### Exercise instructions
Skip the pictures. Transcribe the rest of the data below without changing a word.

### Excerpted data
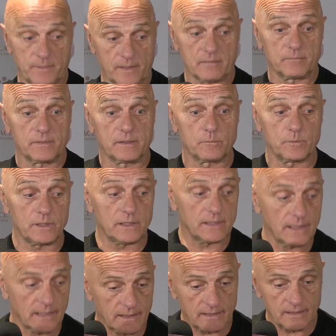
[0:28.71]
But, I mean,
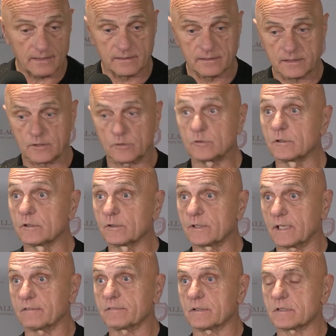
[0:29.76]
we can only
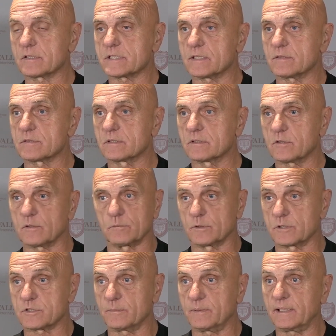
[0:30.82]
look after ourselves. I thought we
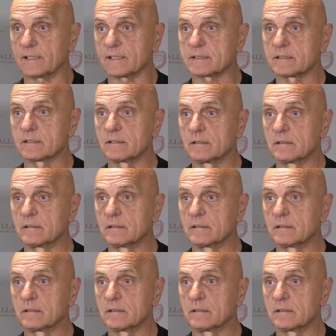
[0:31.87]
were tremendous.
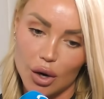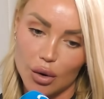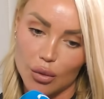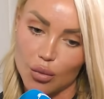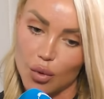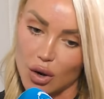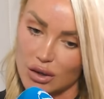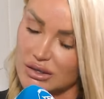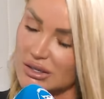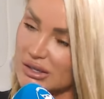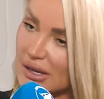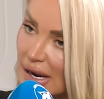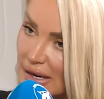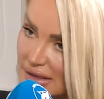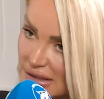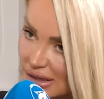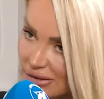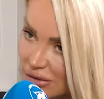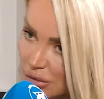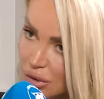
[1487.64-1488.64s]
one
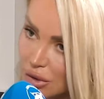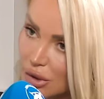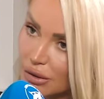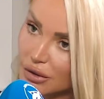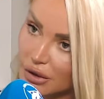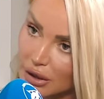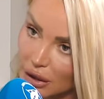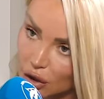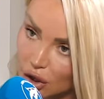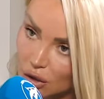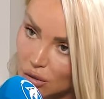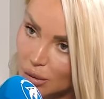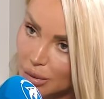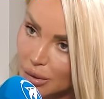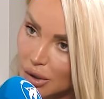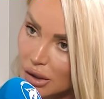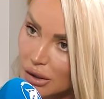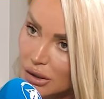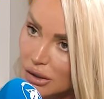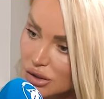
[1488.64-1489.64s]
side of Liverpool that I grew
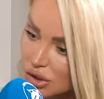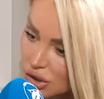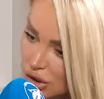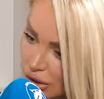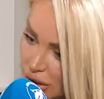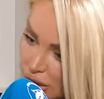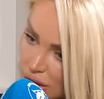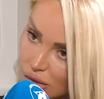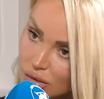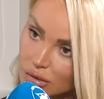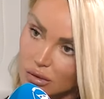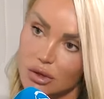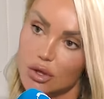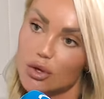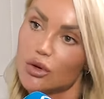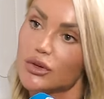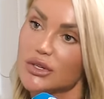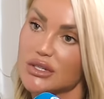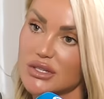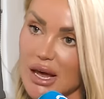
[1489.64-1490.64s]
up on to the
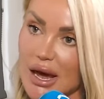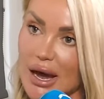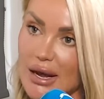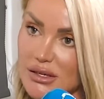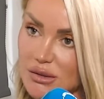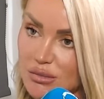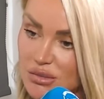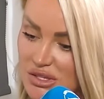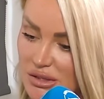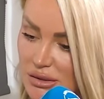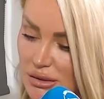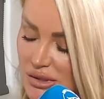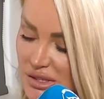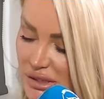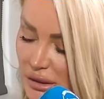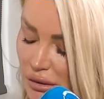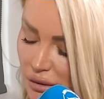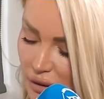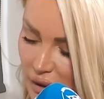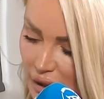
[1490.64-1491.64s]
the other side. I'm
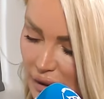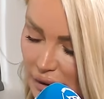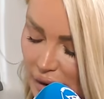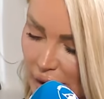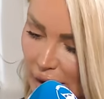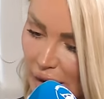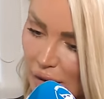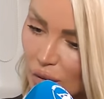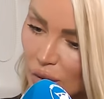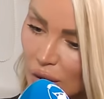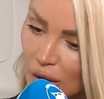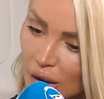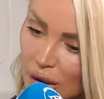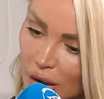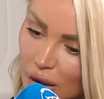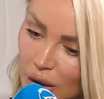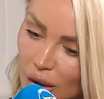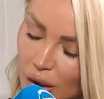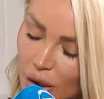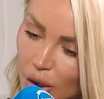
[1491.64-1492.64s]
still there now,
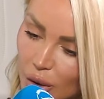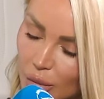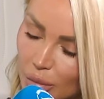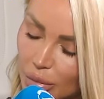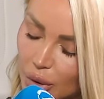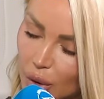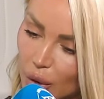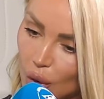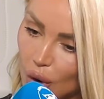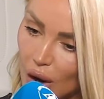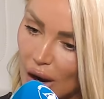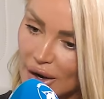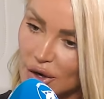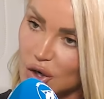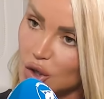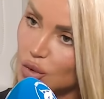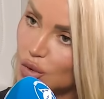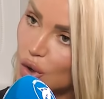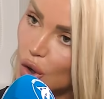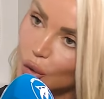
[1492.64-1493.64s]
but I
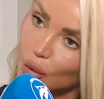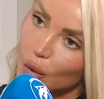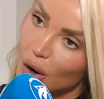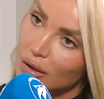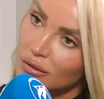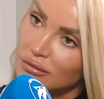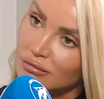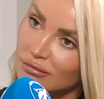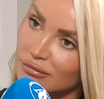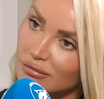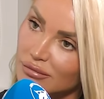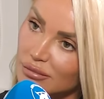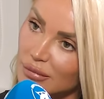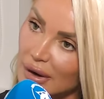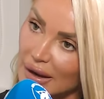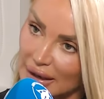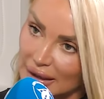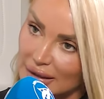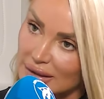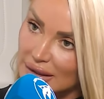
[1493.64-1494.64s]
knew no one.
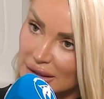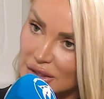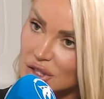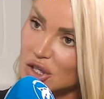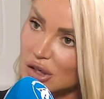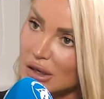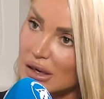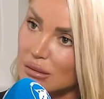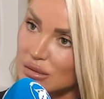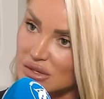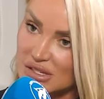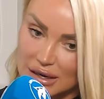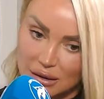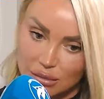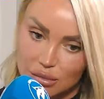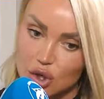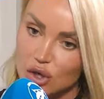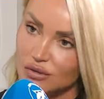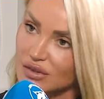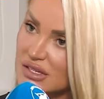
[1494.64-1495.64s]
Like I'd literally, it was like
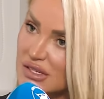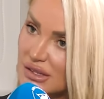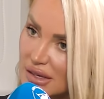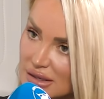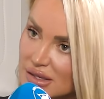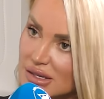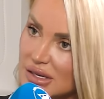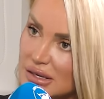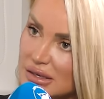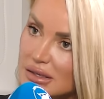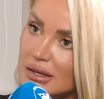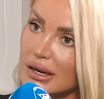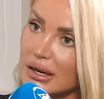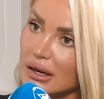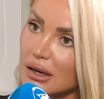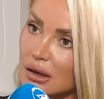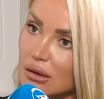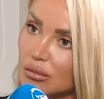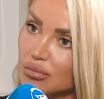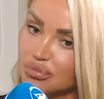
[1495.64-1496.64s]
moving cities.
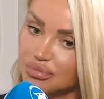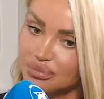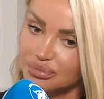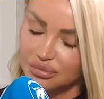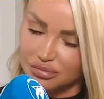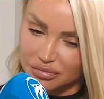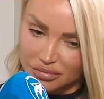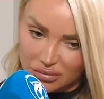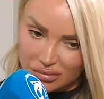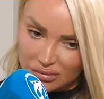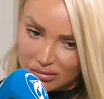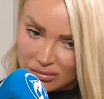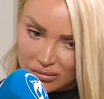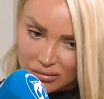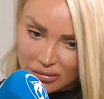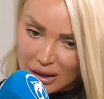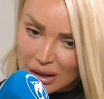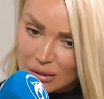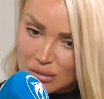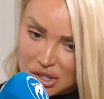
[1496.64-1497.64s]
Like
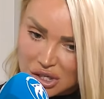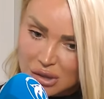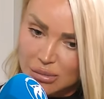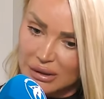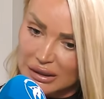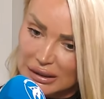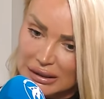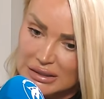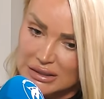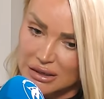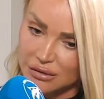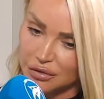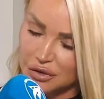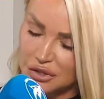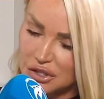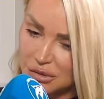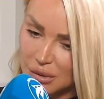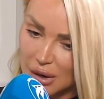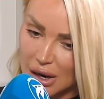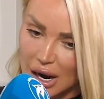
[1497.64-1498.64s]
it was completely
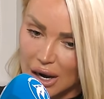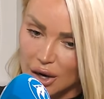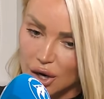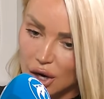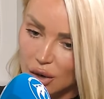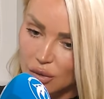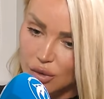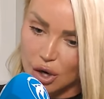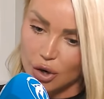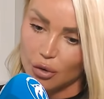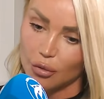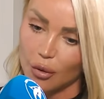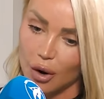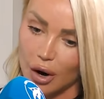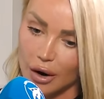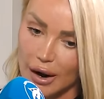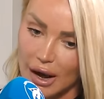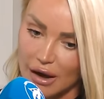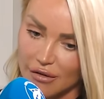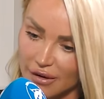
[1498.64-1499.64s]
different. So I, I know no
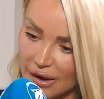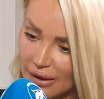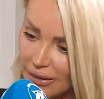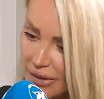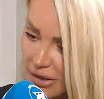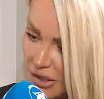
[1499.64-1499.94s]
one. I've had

### Completed exercise
[0:28.71]
But, I mean,
[0:29.76]
we can only
[0:30.82]
look after ourselves. I thought we
[0:31.87]
were tremendous.
[1487.64-1488.64s]
one
[1488.64-1489.64s]
side of Liverpool that I grew
[1489.64-1490.64s]
up on to the
[1490.64-1491.64s]
the other side. I'm
[1491.64-1492.64s]
still there now,
[1492.64-1493.64s]
but I
[1493.64-1494.64s]
knew no one.
[1494.64-1495.64s]
Like I'd literally, it was like
[1495.64-1496.64s]
moving cities.
[1496.64-1497.64s]
Like
[1497.64-1498.64s]
it was completely
[1498.64-1499.64s]
different. So I, I know no
[1499.64-1499.94s]
one. I've had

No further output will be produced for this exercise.